Data for review below:

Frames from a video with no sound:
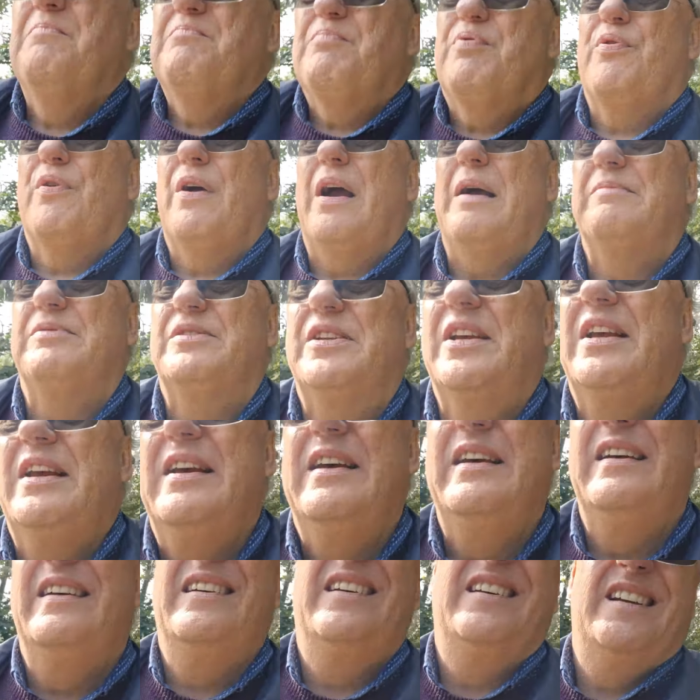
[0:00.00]
Perhaps
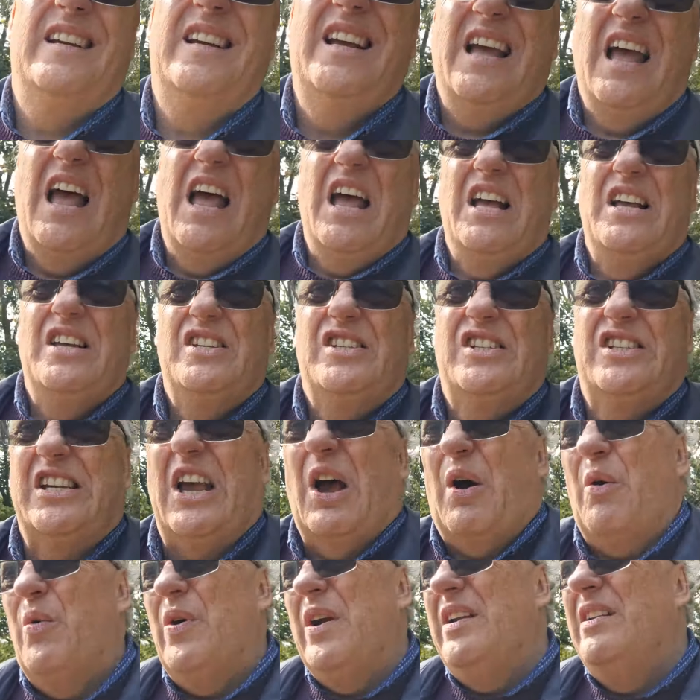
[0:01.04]

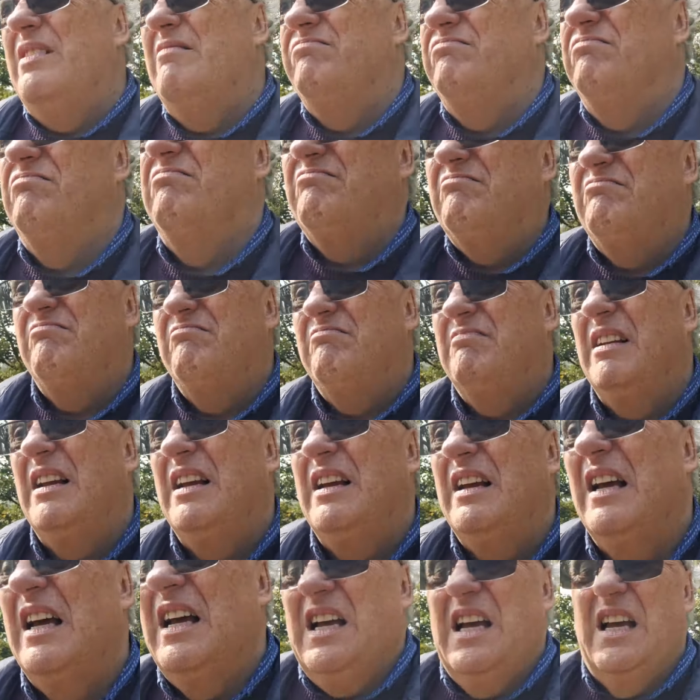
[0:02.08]
sewing,
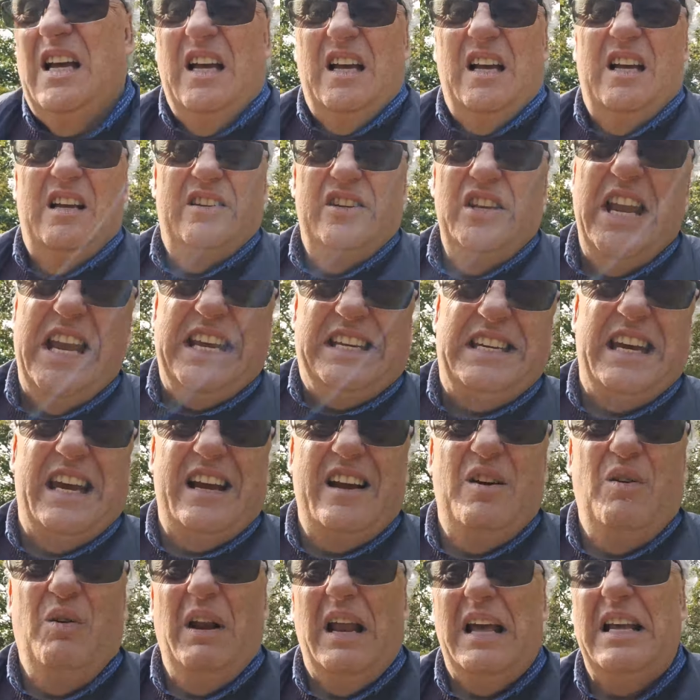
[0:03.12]

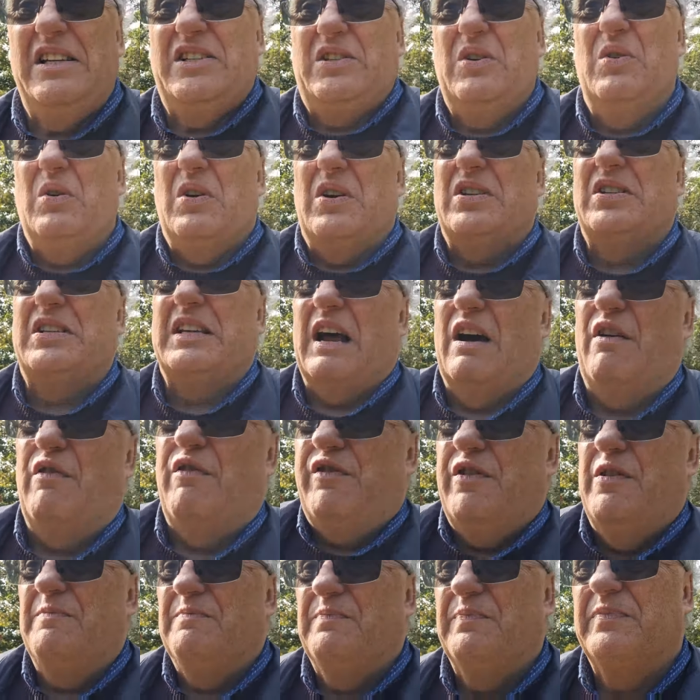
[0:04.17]
knitting, all that sort of
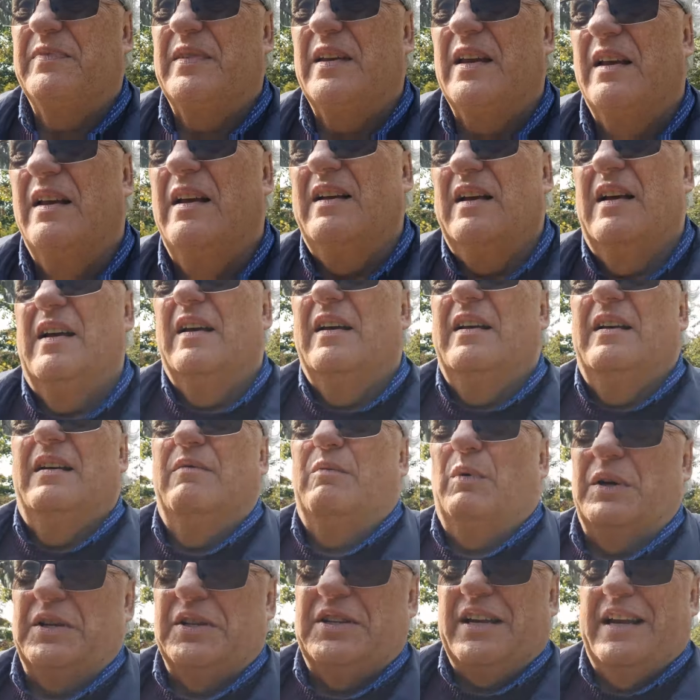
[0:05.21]
stuff.
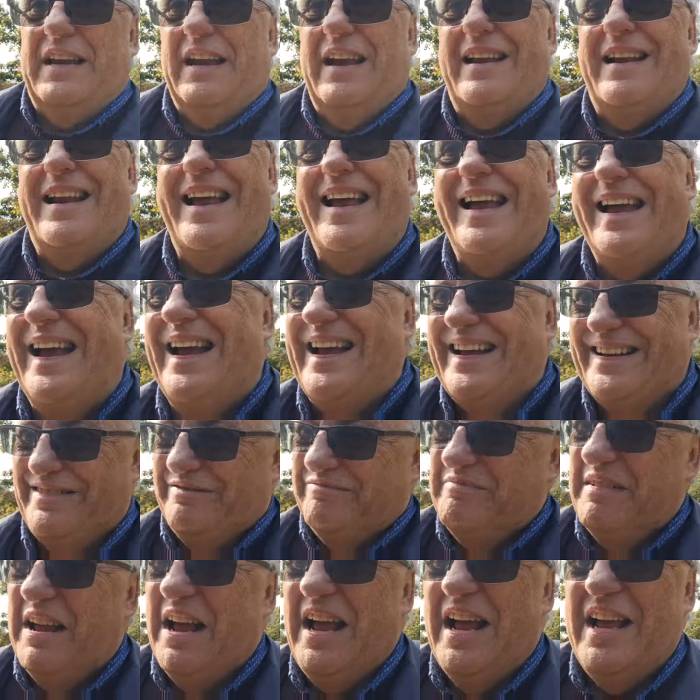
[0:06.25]
Once again,
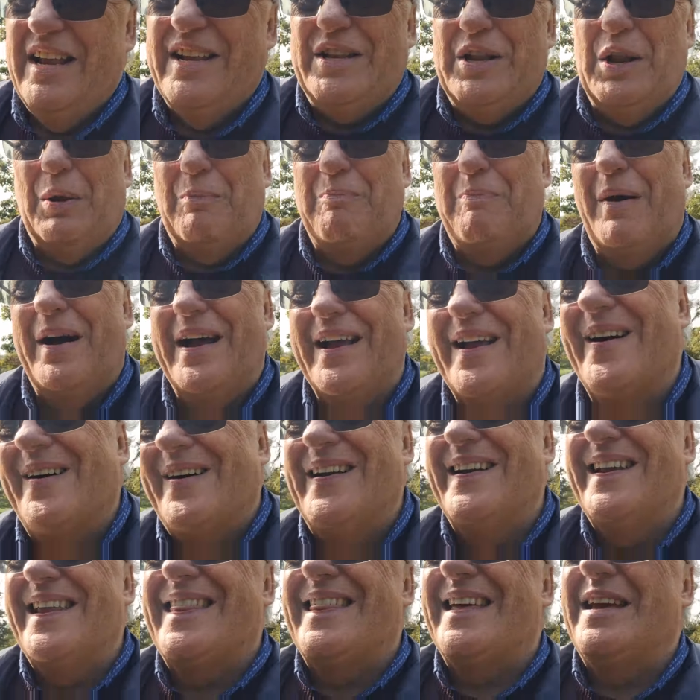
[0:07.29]
not my
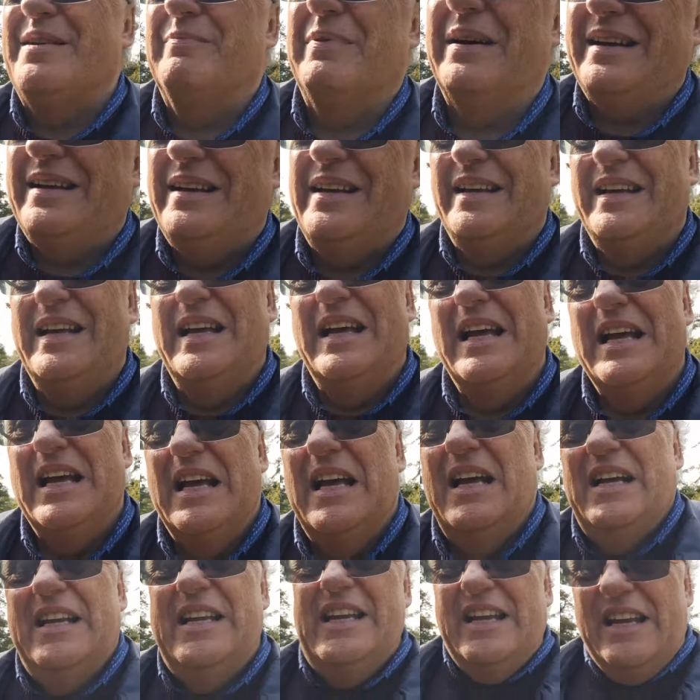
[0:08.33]
kind of thing, but
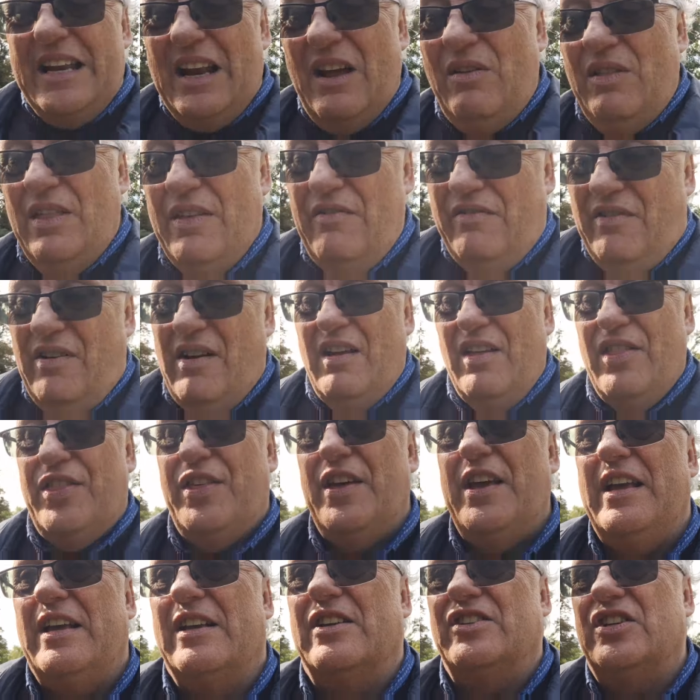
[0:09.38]
you know, there are
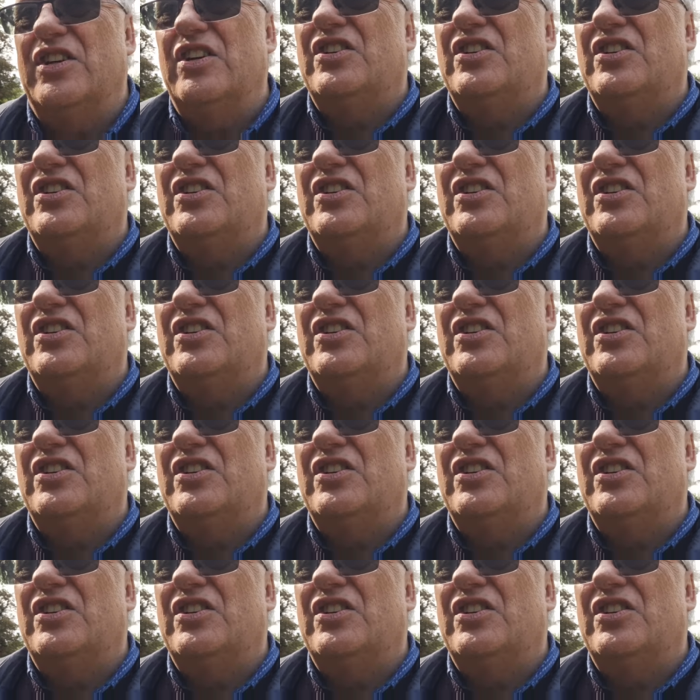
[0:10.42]
things.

End of Data for review.

== Task details ==
You need to copy every entry exactly, taking out only the pictures.

== Answer section ==
Frames from a video with no sound:
[0:00.00]
Perhaps
[0:01.04]

[0:02.08]
sewing,
[0:03.12]

[0:04.17]
knitting, all that sort of
[0:05.21]
stuff.
[0:06.25]
Once again,
[0:07.29]
not my
[0:08.33]
kind of thing, but
[0:09.38]
you know, there are
[0:10.42]
things.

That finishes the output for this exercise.